Secara rudimen, aktivitas Mr. Assange sebagian besar menyerupai media berita tradisional. Dia mengumpulkan dan mempublikasikan informasi otentik dan berita. Namun, tujuannya berbeda.
Alih-alih mengklaim netralitas atau objektivitas, Mr. Assange menyebut dirinya sebagai pejuang, bersumpah untuk menyebarkan transparansi radikal. Dia menolak untuk menerima bahwa bahkan pemerintah demokratis memerlukan sejumlah kerahasiaan untuk berfungsi. Sebaliknya, dia berusaha, dalam katanya, “mengubah perilaku rezim” dengan membuat kerahasiaan itu sendiri tidak dapat diterima. Sebagai gantinya akan muncul “kehendak kebenaran, cinta, dan pemahaman diri rakyat.”

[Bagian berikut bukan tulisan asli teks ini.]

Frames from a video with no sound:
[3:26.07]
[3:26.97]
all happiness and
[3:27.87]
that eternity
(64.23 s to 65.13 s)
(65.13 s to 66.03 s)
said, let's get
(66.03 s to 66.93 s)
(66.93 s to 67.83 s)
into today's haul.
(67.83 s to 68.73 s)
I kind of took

Ini adalah visi utopia, lebih sebagai alasan daripada argumen. Salah satu kontradiksi kasus pidana Mr. Assange adalah seberapa besar kebebasannya bergantung pada jenis perjanjian diplomatik di belakang layar yang sama sekali dia habiskan bertahun-tahun untuk mengecam dan ungkapkan.

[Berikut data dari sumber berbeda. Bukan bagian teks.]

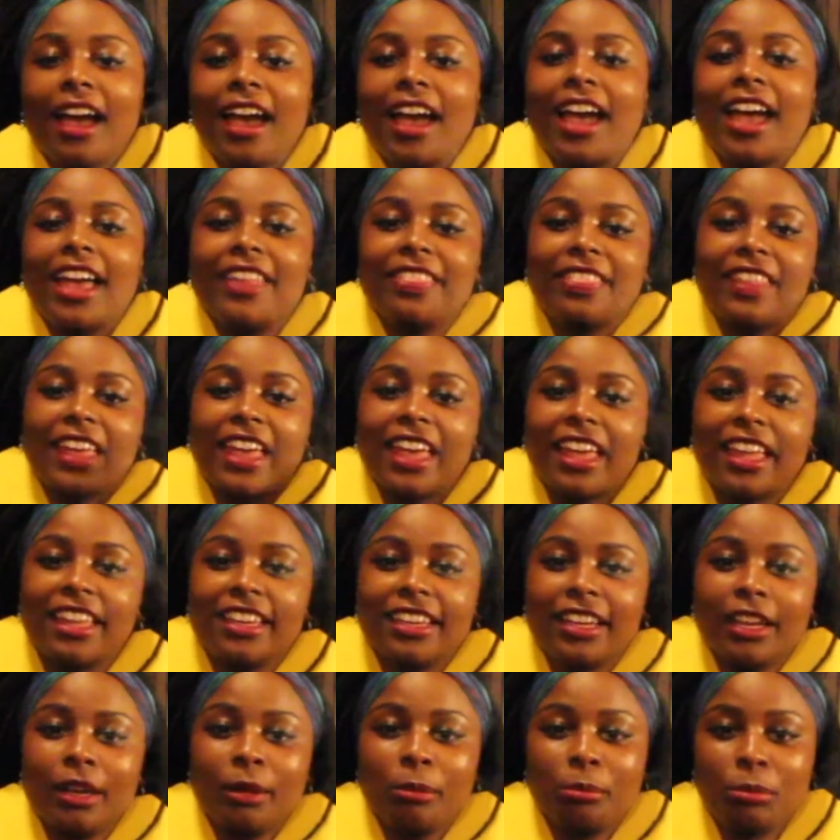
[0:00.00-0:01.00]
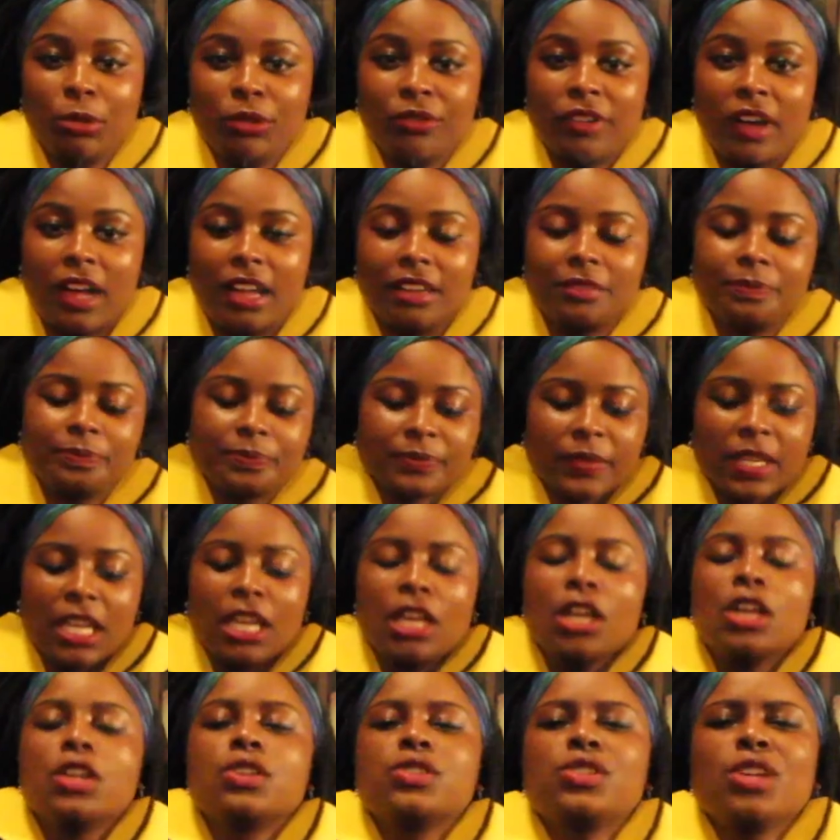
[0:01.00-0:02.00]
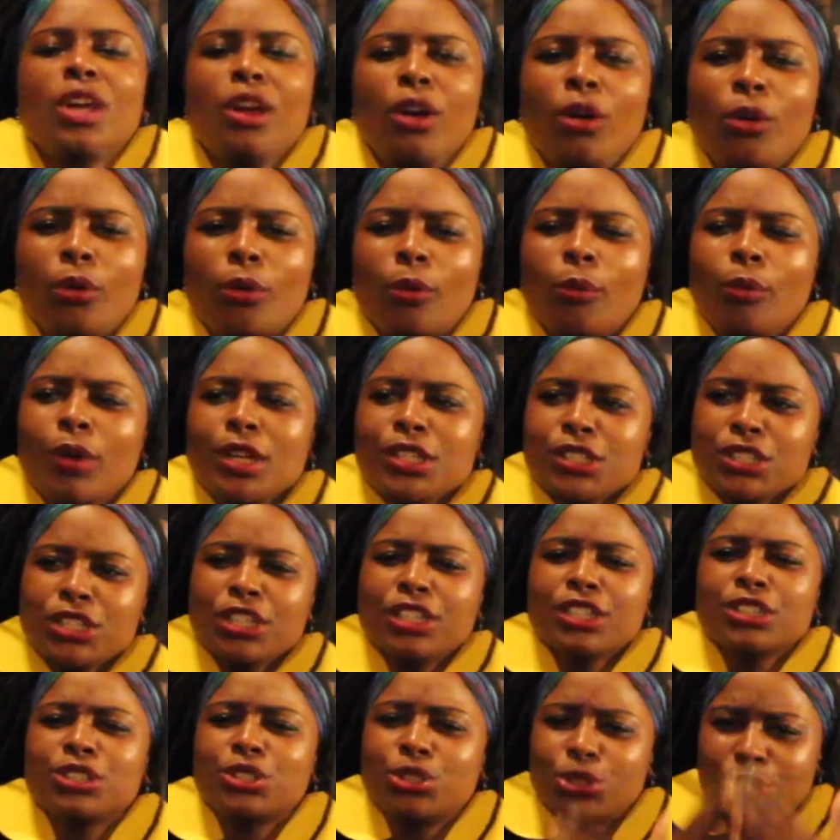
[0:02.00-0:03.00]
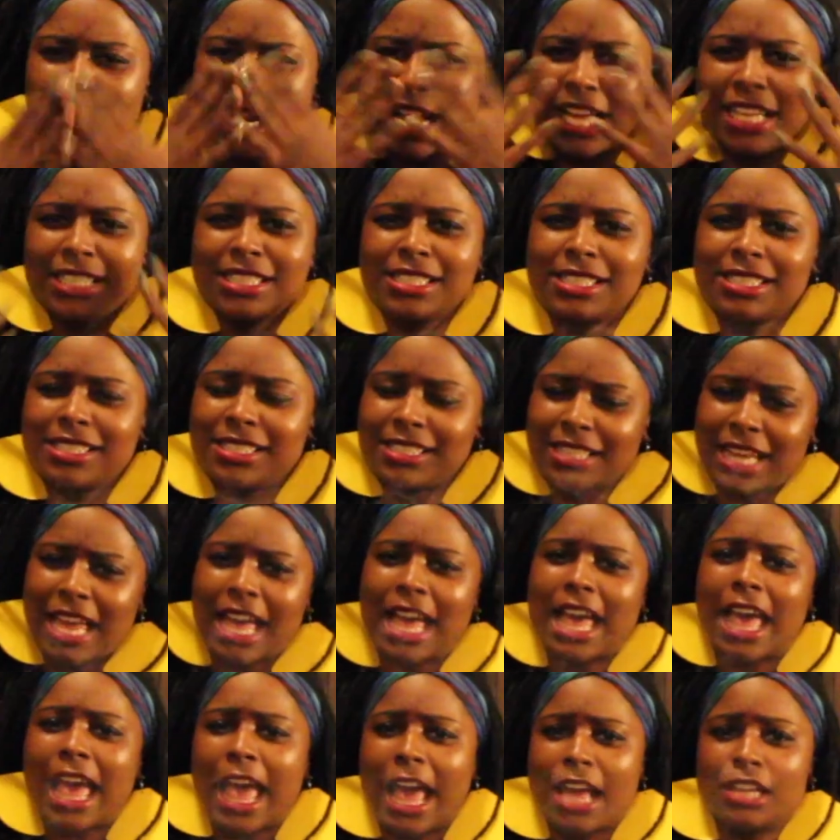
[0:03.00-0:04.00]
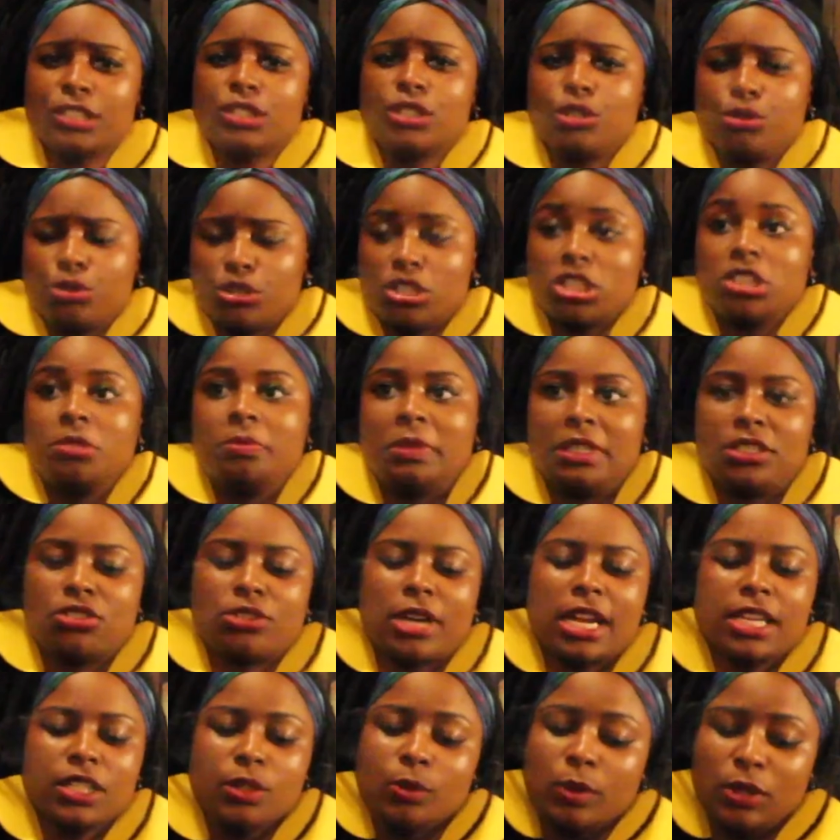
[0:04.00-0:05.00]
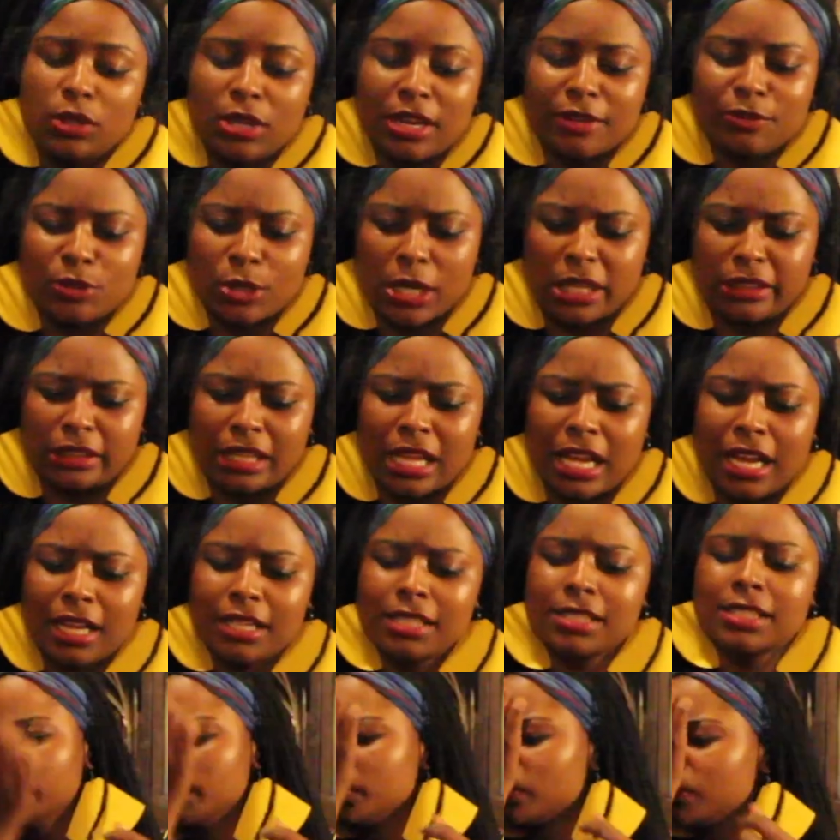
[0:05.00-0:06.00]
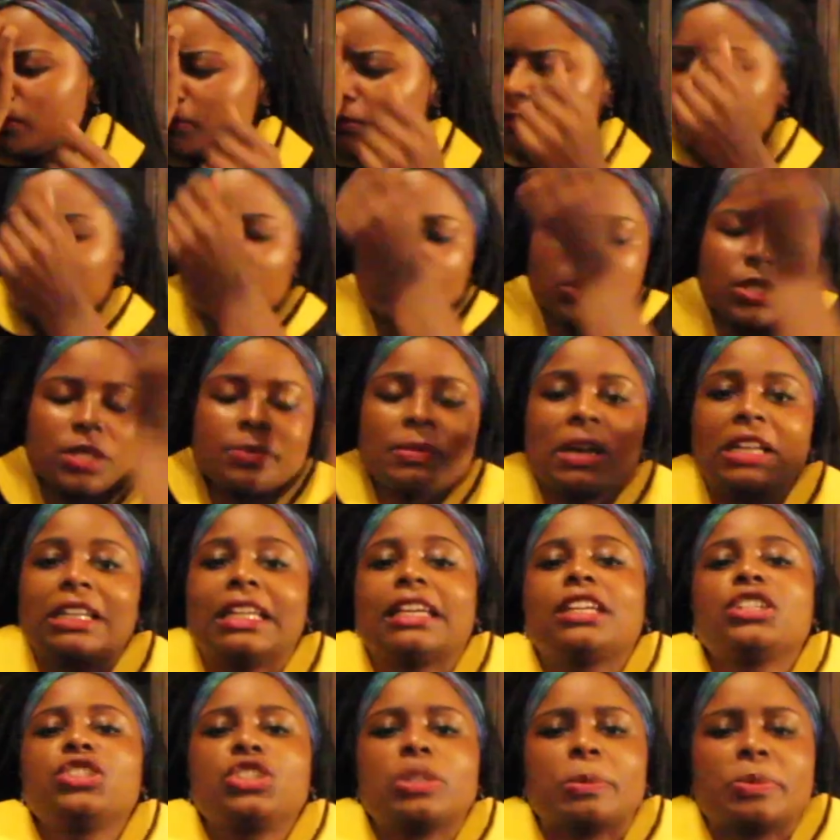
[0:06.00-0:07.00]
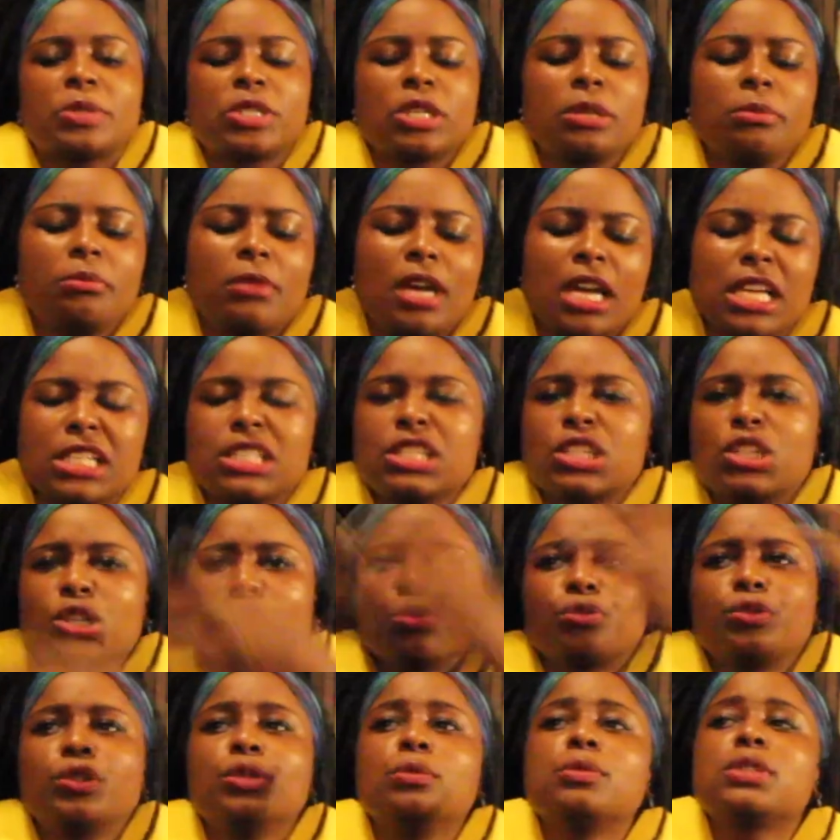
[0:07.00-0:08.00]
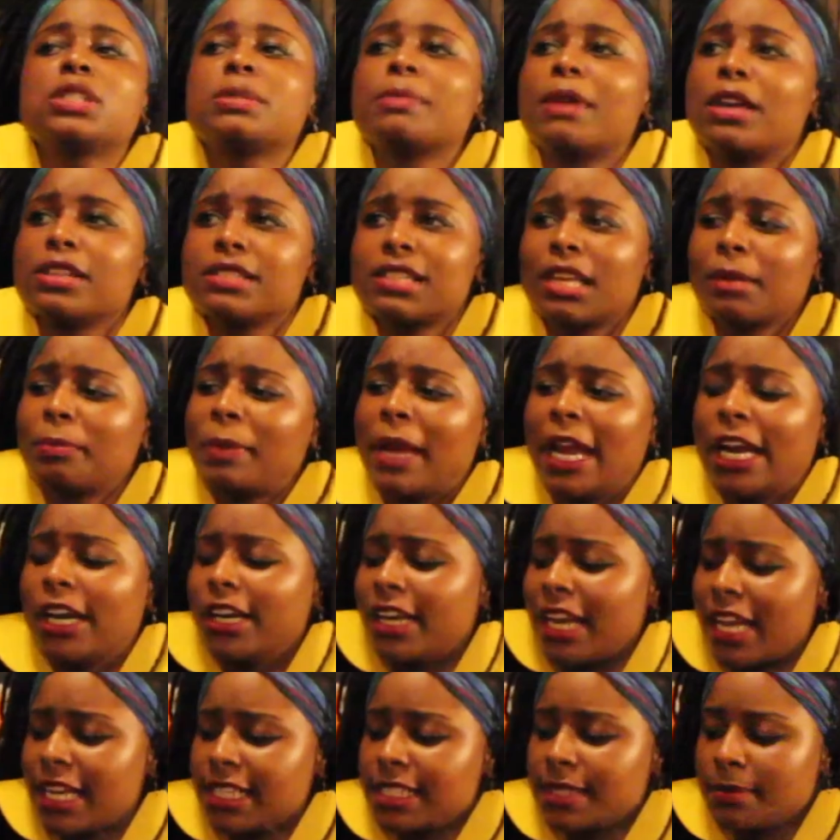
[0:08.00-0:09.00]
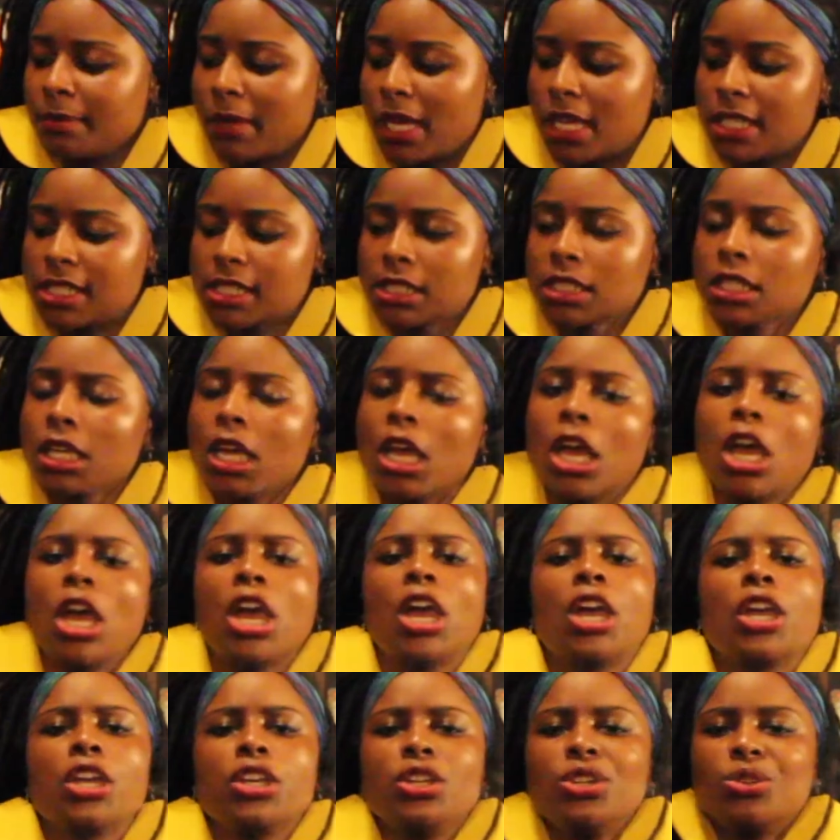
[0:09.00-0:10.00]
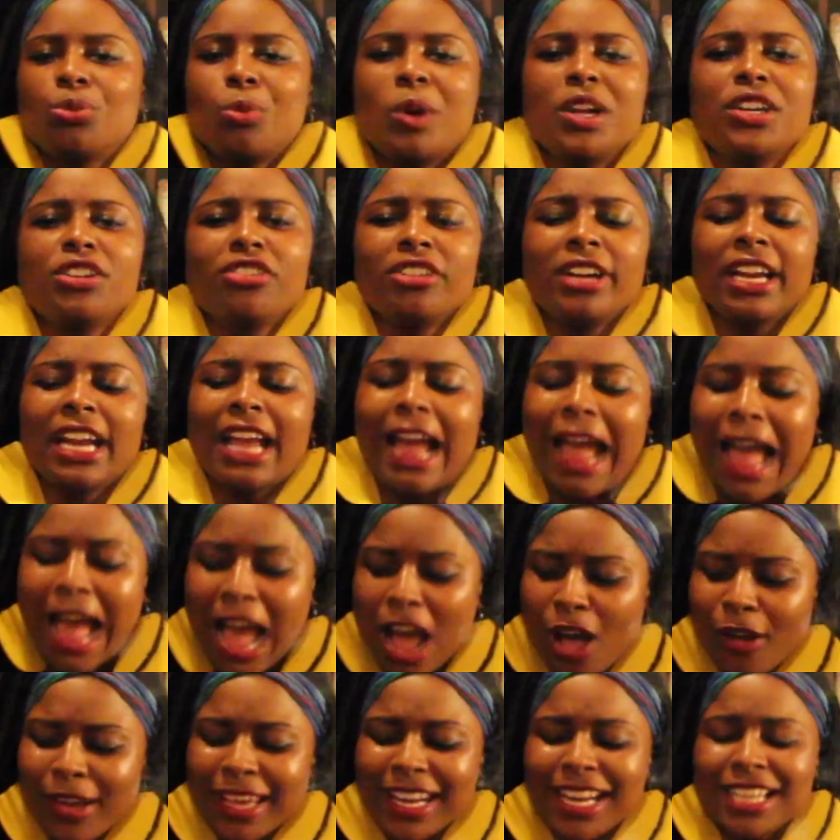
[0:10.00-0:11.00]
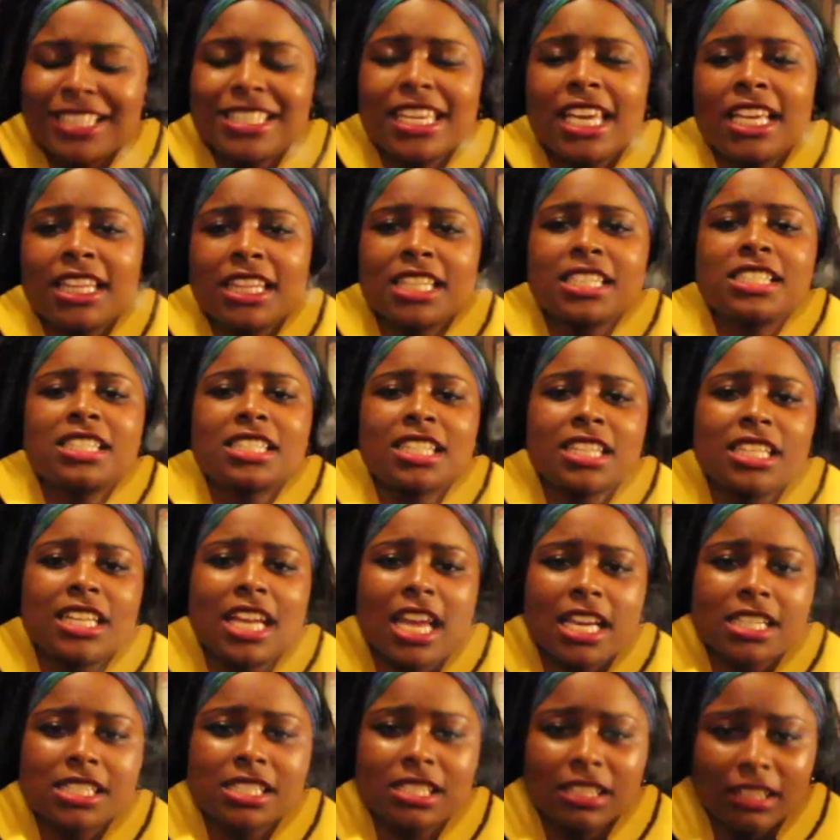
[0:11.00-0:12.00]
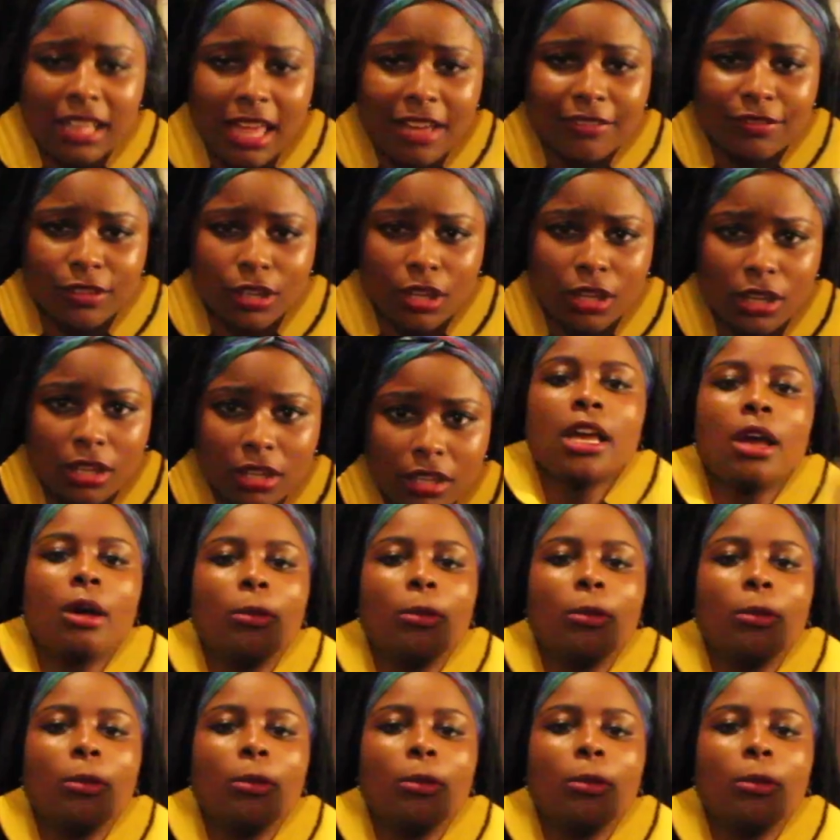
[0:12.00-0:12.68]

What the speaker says: and then move on. So once you're dressed, as you should be dressed when you have dreadlocks, you smell like Egyptian musk, your room smells like paradise musk, you're wondering, how can I take this to the next level?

Sebagai direktur intelijen nasional di bawah Presiden Barack Obama, James R. Clapper Jr. berurusan dengan aftermath dari banyak episode peretasan dan bocoran. Dalam wawancara melalui email, dia menolak gagasan bahwa pengungkapan Mr. Assange telah mengubah pikiran siapa pun tentang moralitas aparat intelijen AS. Sebaliknya, katanya, WikiLeaks hanya melayani untuk memperkuat pandangan pradinantang mereka yang sudah percaya bahwa agen mata-mata AS adalah “jahat.”
“Saya tidak berpikir ini menggeser pendapat siapa pun,” katanya.
Meskipun begitu, kata Ms. Coleman, sejarah bocoran masih sedang ditulis, sebagian oleh organisasi seperti Distributed Denial of Secrets dan XnetLeaks. Seperti WikiLeaks, situs-situs ini meminta dan memposting bocoran digital dalam volume tinggi. Tetapi mereka memiliki standar yang lebih tinggi ketika datang ke merahasiakan informasi dan memverifikasi sumber.
Sementara bagi Mr. Assange, dia sedang “melakukan eksperimen yang sangat berani,” kata Ms. Coleman. “Eksperimen cenderung memiliki keberhasilan dan kegagalan. Tetapi Anda perlu seseorang yang berani dan mencoba.”